#### Your assignment
Give back the full set of entries that follows, exactly as written.

**********

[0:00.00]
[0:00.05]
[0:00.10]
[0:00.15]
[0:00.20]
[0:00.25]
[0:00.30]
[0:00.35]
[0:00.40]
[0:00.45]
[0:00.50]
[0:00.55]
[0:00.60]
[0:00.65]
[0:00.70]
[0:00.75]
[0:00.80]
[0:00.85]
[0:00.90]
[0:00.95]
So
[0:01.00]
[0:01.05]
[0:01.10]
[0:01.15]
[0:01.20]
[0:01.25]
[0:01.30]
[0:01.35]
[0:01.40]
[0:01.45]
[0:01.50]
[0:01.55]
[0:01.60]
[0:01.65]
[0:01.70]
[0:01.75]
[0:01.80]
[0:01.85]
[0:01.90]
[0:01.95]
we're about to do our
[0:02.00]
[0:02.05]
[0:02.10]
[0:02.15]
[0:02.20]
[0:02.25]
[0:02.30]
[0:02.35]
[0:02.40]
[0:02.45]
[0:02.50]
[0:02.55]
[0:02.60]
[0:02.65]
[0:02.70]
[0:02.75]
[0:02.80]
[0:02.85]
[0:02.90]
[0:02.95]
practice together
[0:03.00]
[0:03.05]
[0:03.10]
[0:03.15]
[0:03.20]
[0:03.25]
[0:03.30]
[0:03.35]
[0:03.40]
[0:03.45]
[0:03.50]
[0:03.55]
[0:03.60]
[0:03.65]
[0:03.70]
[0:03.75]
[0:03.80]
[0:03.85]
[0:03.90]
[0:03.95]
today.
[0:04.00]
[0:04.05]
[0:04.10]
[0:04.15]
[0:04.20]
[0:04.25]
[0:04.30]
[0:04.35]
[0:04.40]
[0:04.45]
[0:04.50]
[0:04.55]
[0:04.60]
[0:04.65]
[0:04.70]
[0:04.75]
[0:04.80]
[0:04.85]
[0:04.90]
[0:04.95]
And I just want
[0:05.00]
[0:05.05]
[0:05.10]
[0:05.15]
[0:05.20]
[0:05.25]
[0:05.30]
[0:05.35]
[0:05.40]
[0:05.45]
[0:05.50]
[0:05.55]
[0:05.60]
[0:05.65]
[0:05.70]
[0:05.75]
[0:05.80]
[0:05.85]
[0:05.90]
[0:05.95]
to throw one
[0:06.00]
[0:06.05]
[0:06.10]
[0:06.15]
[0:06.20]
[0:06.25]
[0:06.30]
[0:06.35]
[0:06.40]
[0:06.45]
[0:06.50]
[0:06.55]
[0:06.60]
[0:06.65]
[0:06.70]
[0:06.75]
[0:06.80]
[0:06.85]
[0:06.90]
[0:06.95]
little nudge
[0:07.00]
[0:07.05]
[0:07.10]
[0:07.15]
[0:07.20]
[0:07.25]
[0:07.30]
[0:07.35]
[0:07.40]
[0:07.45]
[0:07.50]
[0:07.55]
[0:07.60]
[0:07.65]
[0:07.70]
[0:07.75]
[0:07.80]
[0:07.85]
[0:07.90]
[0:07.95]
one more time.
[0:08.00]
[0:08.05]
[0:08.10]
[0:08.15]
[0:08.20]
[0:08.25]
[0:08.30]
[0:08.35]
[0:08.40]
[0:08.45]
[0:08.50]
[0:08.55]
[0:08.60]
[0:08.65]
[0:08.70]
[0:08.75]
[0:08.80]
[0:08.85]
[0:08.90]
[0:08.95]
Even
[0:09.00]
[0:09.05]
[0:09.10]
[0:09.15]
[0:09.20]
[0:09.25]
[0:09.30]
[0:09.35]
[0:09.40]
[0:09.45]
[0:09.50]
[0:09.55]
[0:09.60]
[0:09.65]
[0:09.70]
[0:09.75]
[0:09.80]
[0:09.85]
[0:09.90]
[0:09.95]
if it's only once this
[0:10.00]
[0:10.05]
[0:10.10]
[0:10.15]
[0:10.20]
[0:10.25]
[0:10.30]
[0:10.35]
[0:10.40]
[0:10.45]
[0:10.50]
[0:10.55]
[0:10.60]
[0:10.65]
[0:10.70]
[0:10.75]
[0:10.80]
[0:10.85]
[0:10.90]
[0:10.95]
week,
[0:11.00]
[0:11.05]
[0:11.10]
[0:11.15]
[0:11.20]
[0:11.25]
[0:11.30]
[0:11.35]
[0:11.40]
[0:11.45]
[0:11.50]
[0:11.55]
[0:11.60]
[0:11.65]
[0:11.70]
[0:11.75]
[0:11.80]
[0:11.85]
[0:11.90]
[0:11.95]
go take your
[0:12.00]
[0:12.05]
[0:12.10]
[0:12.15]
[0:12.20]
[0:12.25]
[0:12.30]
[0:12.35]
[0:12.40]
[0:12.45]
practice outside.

**********

#### Expected answer
[0:00.00]
[0:00.05]
[0:00.10]
[0:00.15]
[0:00.20]
[0:00.25]
[0:00.30]
[0:00.35]
[0:00.40]
[0:00.45]
[0:00.50]
[0:00.55]
[0:00.60]
[0:00.65]
[0:00.70]
[0:00.75]
[0:00.80]
[0:00.85]
[0:00.90]
[0:00.95]
So
[0:01.00]
[0:01.05]
[0:01.10]
[0:01.15]
[0:01.20]
[0:01.25]
[0:01.30]
[0:01.35]
[0:01.40]
[0:01.45]
[0:01.50]
[0:01.55]
[0:01.60]
[0:01.65]
[0:01.70]
[0:01.75]
[0:01.80]
[0:01.85]
[0:01.90]
[0:01.95]
we're about to do our
[0:02.00]
[0:02.05]
[0:02.10]
[0:02.15]
[0:02.20]
[0:02.25]
[0:02.30]
[0:02.35]
[0:02.40]
[0:02.45]
[0:02.50]
[0:02.55]
[0:02.60]
[0:02.65]
[0:02.70]
[0:02.75]
[0:02.80]
[0:02.85]
[0:02.90]
[0:02.95]
practice together
[0:03.00]
[0:03.05]
[0:03.10]
[0:03.15]
[0:03.20]
[0:03.25]
[0:03.30]
[0:03.35]
[0:03.40]
[0:03.45]
[0:03.50]
[0:03.55]
[0:03.60]
[0:03.65]
[0:03.70]
[0:03.75]
[0:03.80]
[0:03.85]
[0:03.90]
[0:03.95]
today.
[0:04.00]
[0:04.05]
[0:04.10]
[0:04.15]
[0:04.20]
[0:04.25]
[0:04.30]
[0:04.35]
[0:04.40]
[0:04.45]
[0:04.50]
[0:04.55]
[0:04.60]
[0:04.65]
[0:04.70]
[0:04.75]
[0:04.80]
[0:04.85]
[0:04.90]
[0:04.95]
And I just want
[0:05.00]
[0:05.05]
[0:05.10]
[0:05.15]
[0:05.20]
[0:05.25]
[0:05.30]
[0:05.35]
[0:05.40]
[0:05.45]
[0:05.50]
[0:05.55]
[0:05.60]
[0:05.65]
[0:05.70]
[0:05.75]
[0:05.80]
[0:05.85]
[0:05.90]
[0:05.95]
to throw one
[0:06.00]
[0:06.05]
[0:06.10]
[0:06.15]
[0:06.20]
[0:06.25]
[0:06.30]
[0:06.35]
[0:06.40]
[0:06.45]
[0:06.50]
[0:06.55]
[0:06.60]
[0:06.65]
[0:06.70]
[0:06.75]
[0:06.80]
[0:06.85]
[0:06.90]
[0:06.95]
little nudge
[0:07.00]
[0:07.05]
[0:07.10]
[0:07.15]
[0:07.20]
[0:07.25]
[0:07.30]
[0:07.35]
[0:07.40]
[0:07.45]
[0:07.50]
[0:07.55]
[0:07.60]
[0:07.65]
[0:07.70]
[0:07.75]
[0:07.80]
[0:07.85]
[0:07.90]
[0:07.95]
one more time.
[0:08.00]
[0:08.05]
[0:08.10]
[0:08.15]
[0:08.20]
[0:08.25]
[0:08.30]
[0:08.35]
[0:08.40]
[0:08.45]
[0:08.50]
[0:08.55]
[0:08.60]
[0:08.65]
[0:08.70]
[0:08.75]
[0:08.80]
[0:08.85]
[0:08.90]
[0:08.95]
Even
[0:09.00]
[0:09.05]
[0:09.10]
[0:09.15]
[0:09.20]
[0:09.25]
[0:09.30]
[0:09.35]
[0:09.40]
[0:09.45]
[0:09.50]
[0:09.55]
[0:09.60]
[0:09.65]
[0:09.70]
[0:09.75]
[0:09.80]
[0:09.85]
[0:09.90]
[0:09.95]
if it's only once this
[0:10.00]
[0:10.05]
[0:10.10]
[0:10.15]
[0:10.20]
[0:10.25]
[0:10.30]
[0:10.35]
[0:10.40]
[0:10.45]
[0:10.50]
[0:10.55]
[0:10.60]
[0:10.65]
[0:10.70]
[0:10.75]
[0:10.80]
[0:10.85]
[0:10.90]
[0:10.95]
week,
[0:11.00]
[0:11.05]
[0:11.10]
[0:11.15]
[0:11.20]
[0:11.25]
[0:11.30]
[0:11.35]
[0:11.40]
[0:11.45]
[0:11.50]
[0:11.55]
[0:11.60]
[0:11.65]
[0:11.70]
[0:11.75]
[0:11.80]
[0:11.85]
[0:11.90]
[0:11.95]
go take your
[0:12.00]
[0:12.05]
[0:12.10]
[0:12.15]
[0:12.20]
[0:12.25]
[0:12.30]
[0:12.35]
[0:12.40]
[0:12.45]
practice outside.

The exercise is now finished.